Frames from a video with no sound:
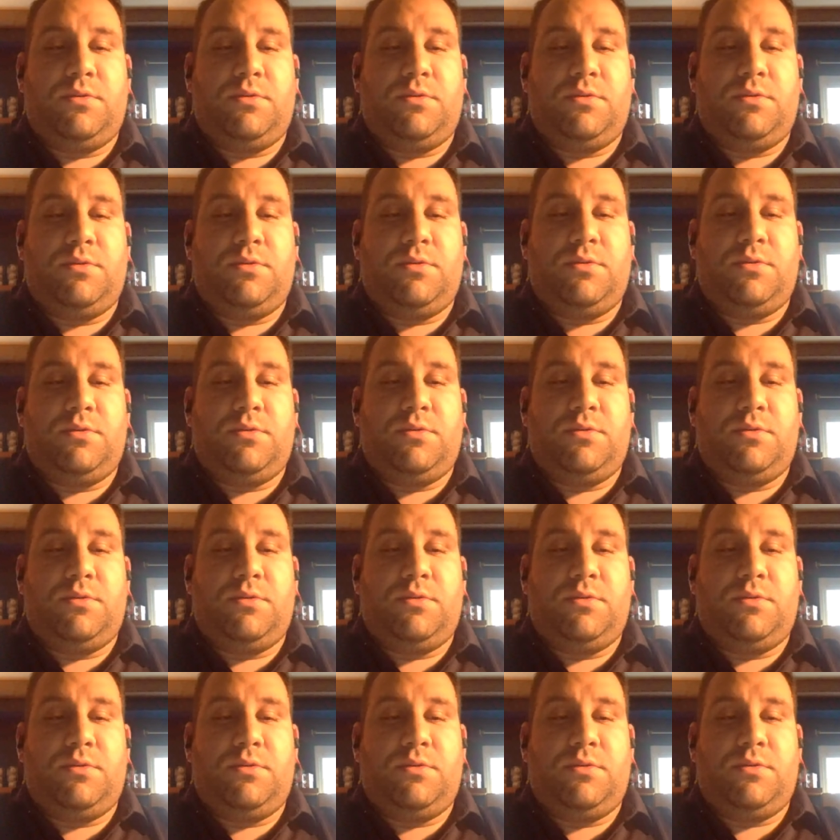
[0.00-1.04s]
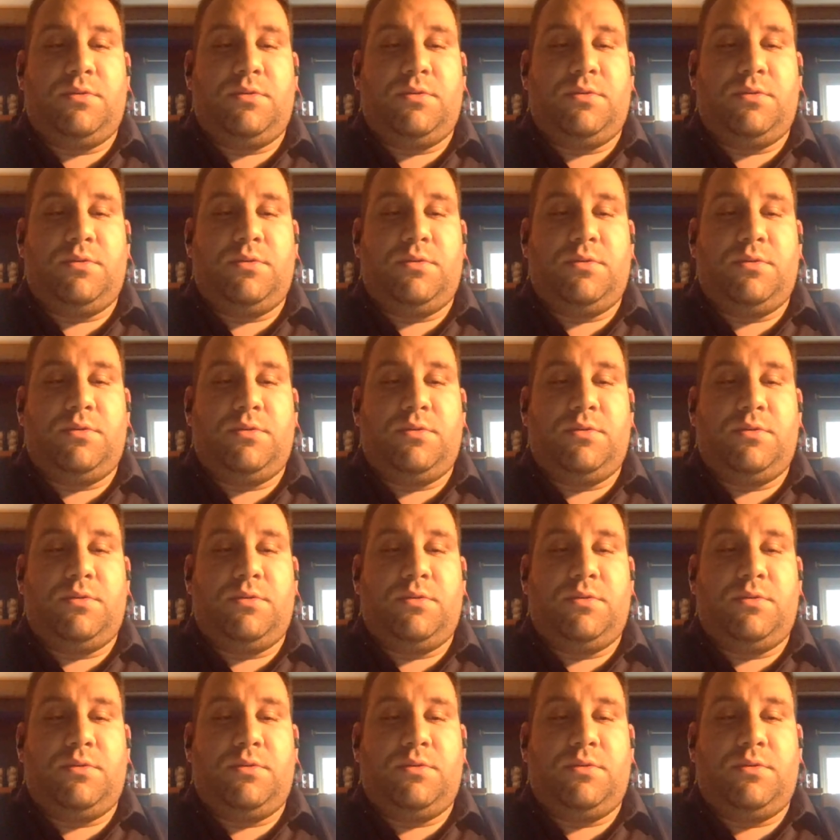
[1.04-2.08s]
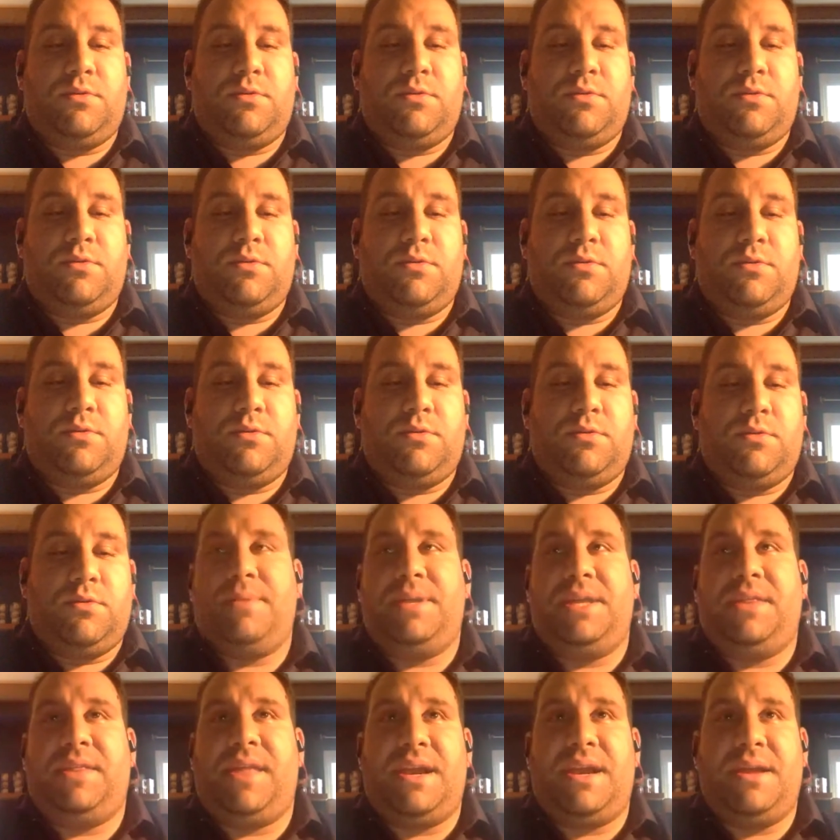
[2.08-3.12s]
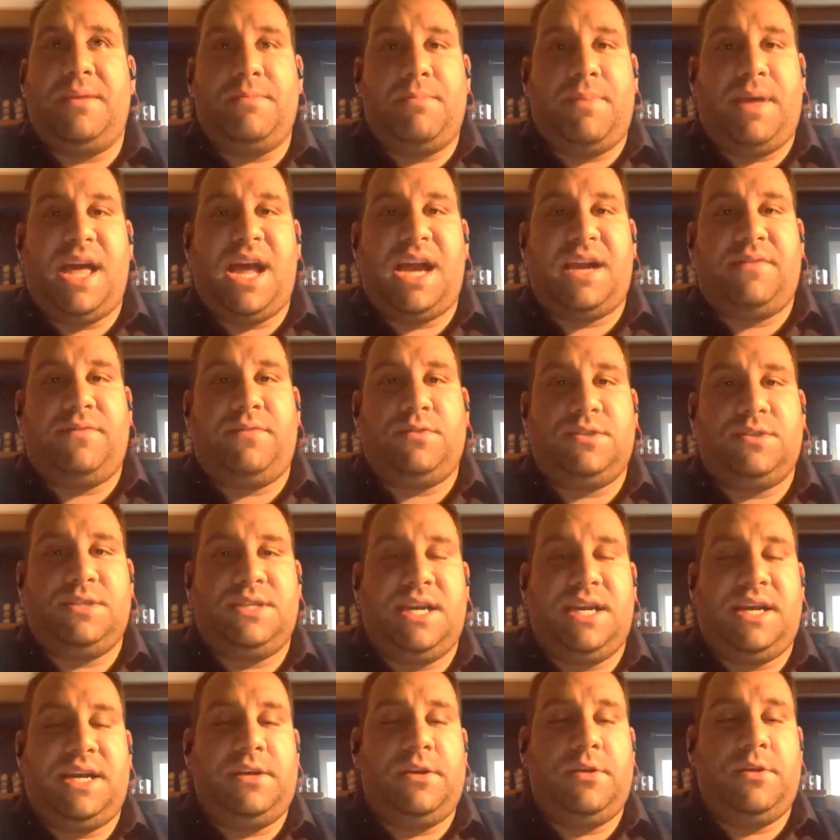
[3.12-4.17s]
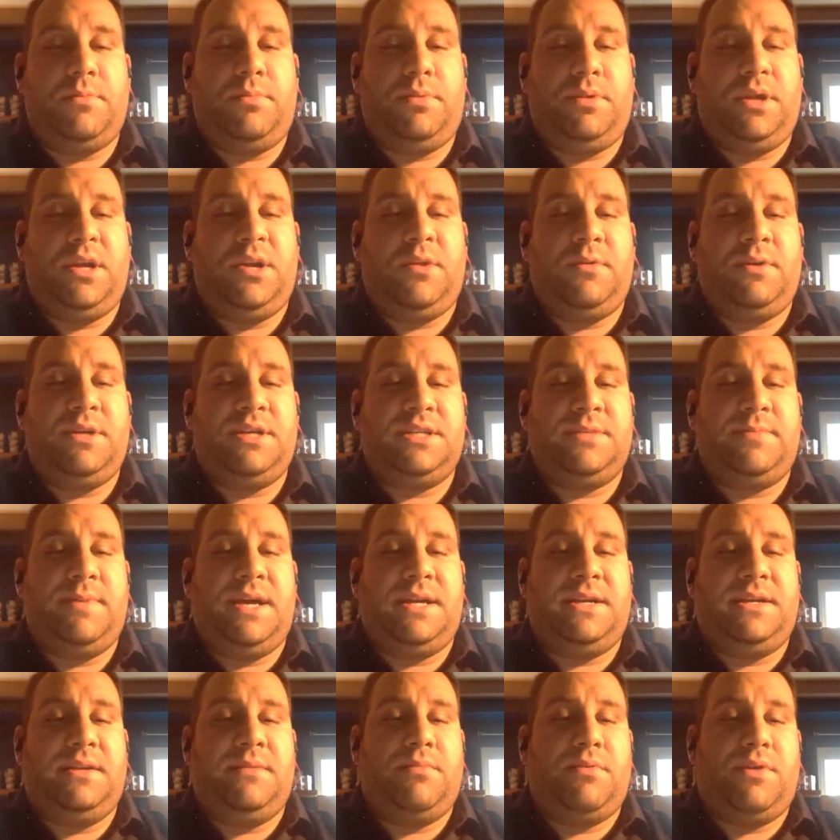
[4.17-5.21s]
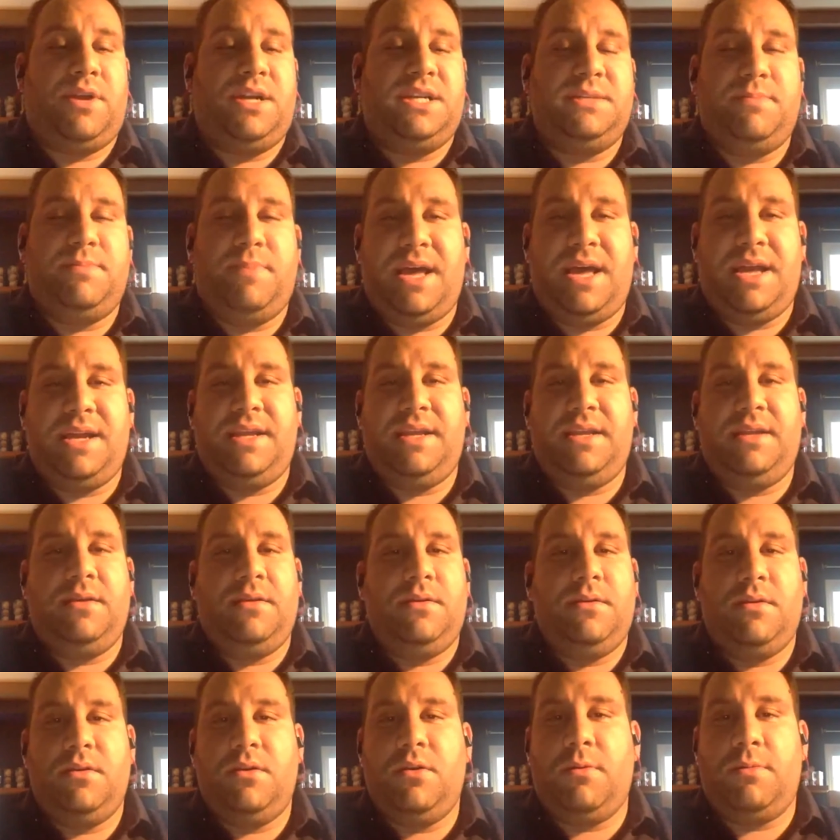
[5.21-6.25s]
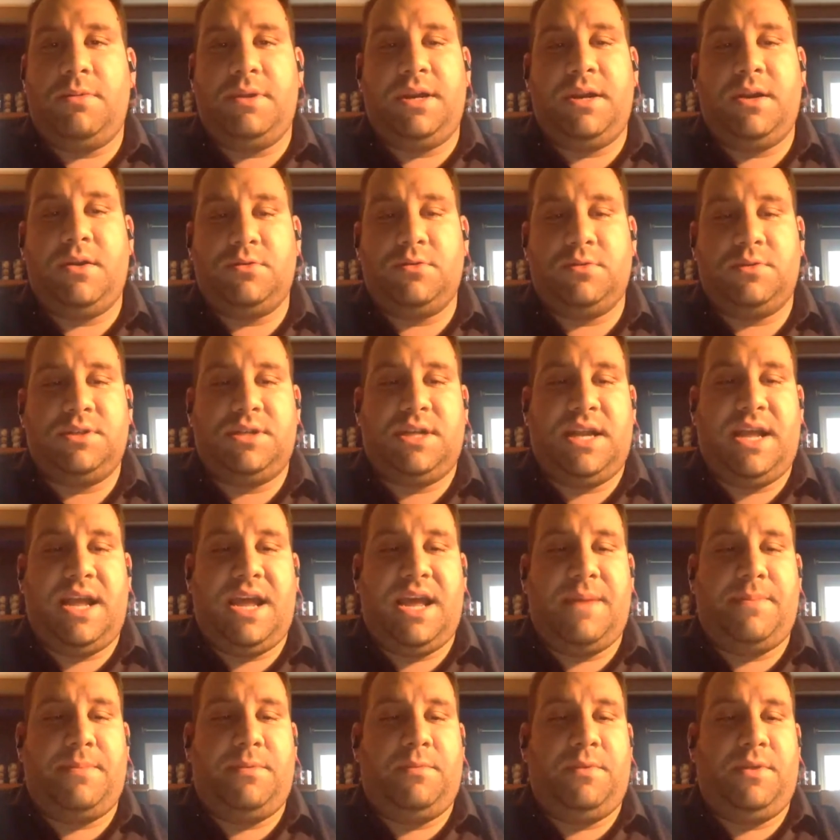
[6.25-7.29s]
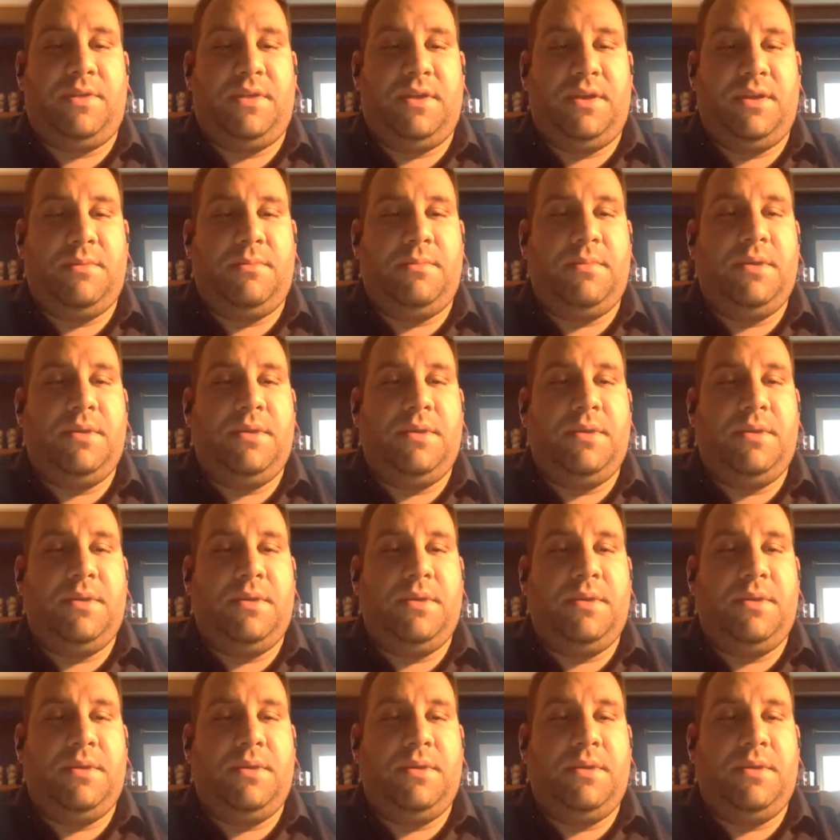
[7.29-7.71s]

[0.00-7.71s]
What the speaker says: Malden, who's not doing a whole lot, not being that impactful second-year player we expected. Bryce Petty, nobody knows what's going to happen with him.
+++++
Work to complete =>
Return only the lines running from the start of the entries above to the line that contains "[0.00-7.71s]", inclusive, and omit every picture.

Answer section =>
Frames from a video with no sound:
[0.00-1.04s]
[1.04-2.08s]
[2.08-3.12s]
[3.12-4.17s]
[4.17-5.21s]
[5.21-6.25s]
[6.25-7.29s]
[7.29-7.71s]

[0.00-7.71s]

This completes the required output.